PROVIDED RECORDS:
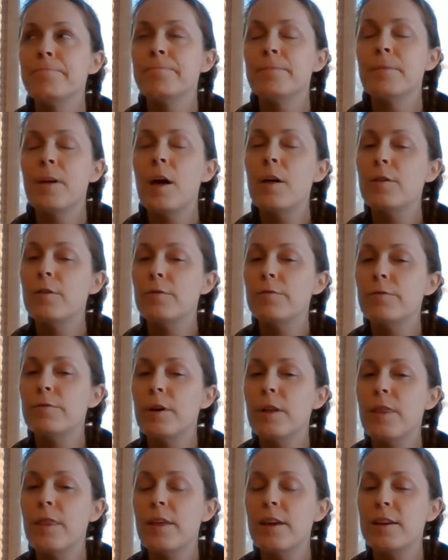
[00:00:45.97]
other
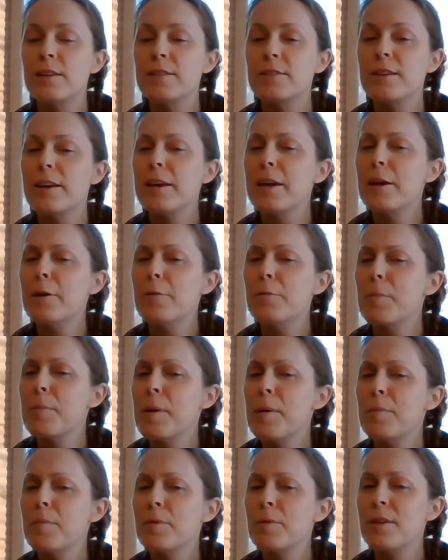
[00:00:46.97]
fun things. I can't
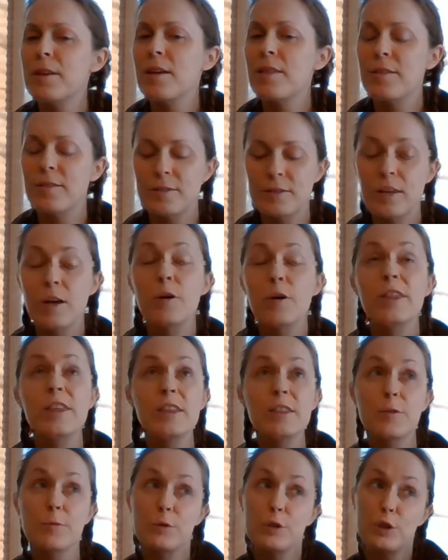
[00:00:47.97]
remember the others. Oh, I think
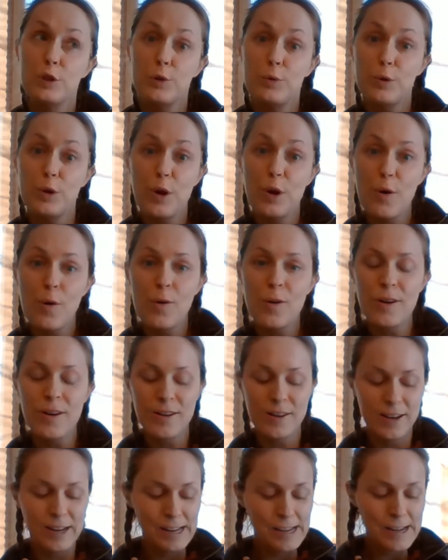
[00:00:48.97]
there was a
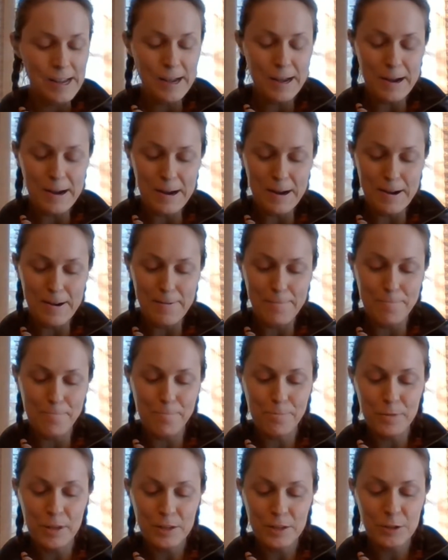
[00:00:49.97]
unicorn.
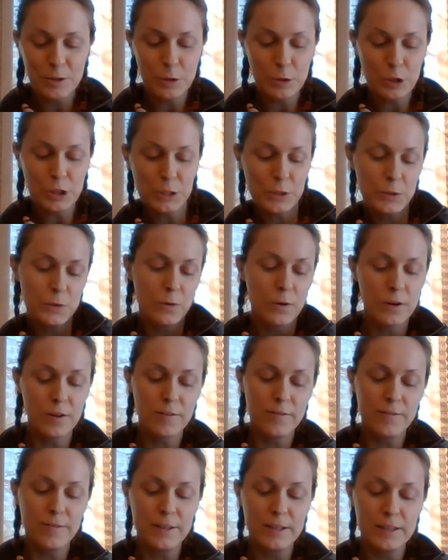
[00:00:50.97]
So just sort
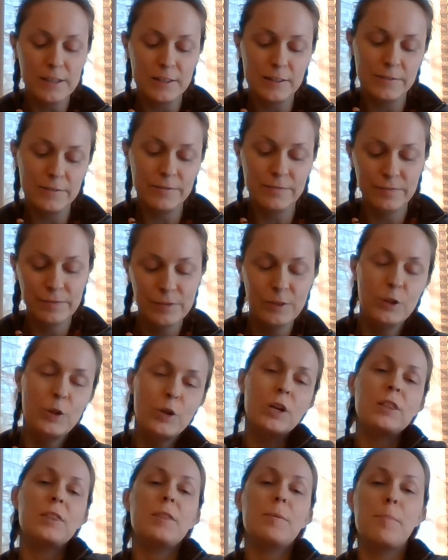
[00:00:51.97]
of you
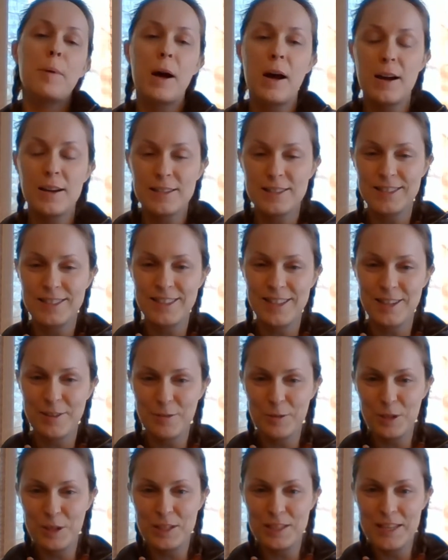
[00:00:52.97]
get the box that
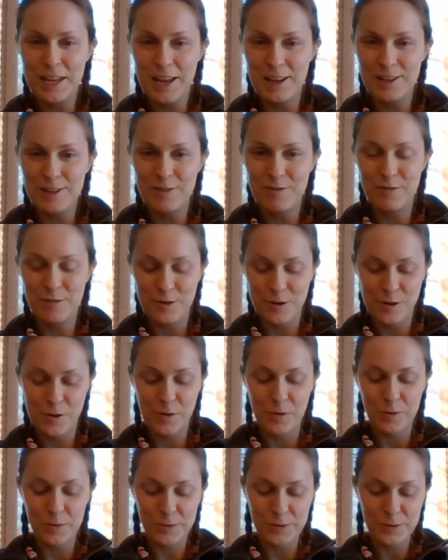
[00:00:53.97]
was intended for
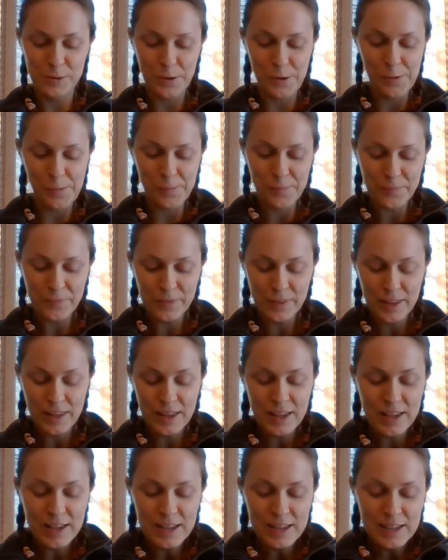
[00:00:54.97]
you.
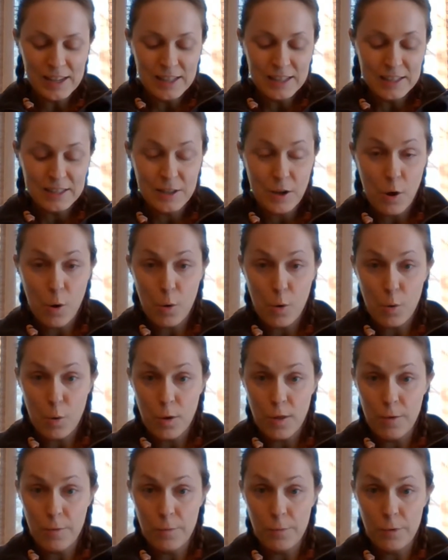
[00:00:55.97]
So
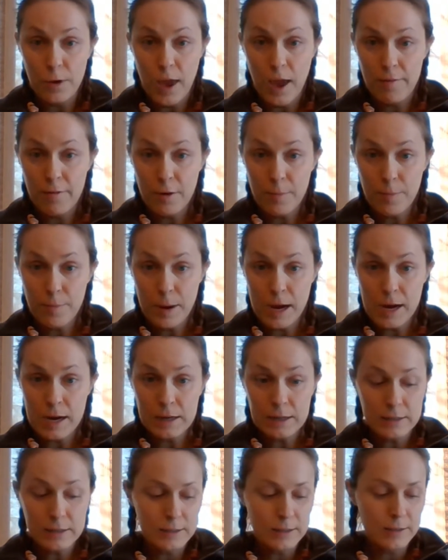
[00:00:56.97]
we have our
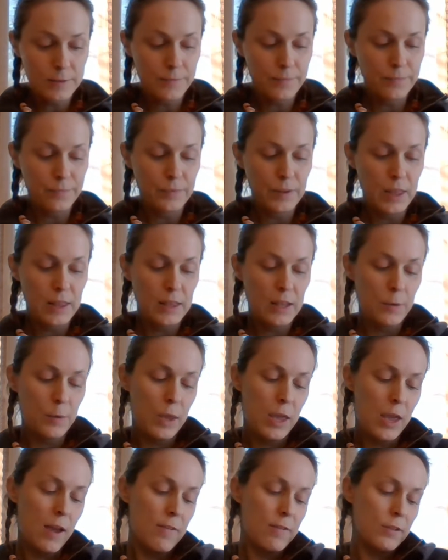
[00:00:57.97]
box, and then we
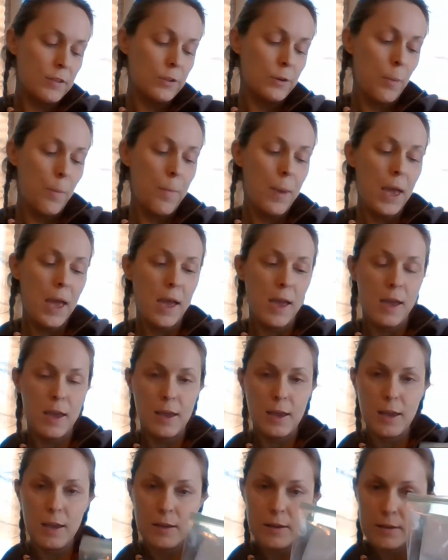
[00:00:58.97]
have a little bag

INSTRUCTIONS TO FOLLOW:
Please print the records above word for word, leaving every image out.

SOLVED PROBLEM:
[00:00:45.97]
other
[00:00:46.97]
fun things. I can't
[00:00:47.97]
remember the others. Oh, I think
[00:00:48.97]
there was a
[00:00:49.97]
unicorn.
[00:00:50.97]
So just sort
[00:00:51.97]
of you
[00:00:52.97]
get the box that
[00:00:53.97]
was intended for
[00:00:54.97]
you.
[00:00:55.97]
So
[00:00:56.97]
we have our
[00:00:57.97]
box, and then we
[00:00:58.97]
have a little bag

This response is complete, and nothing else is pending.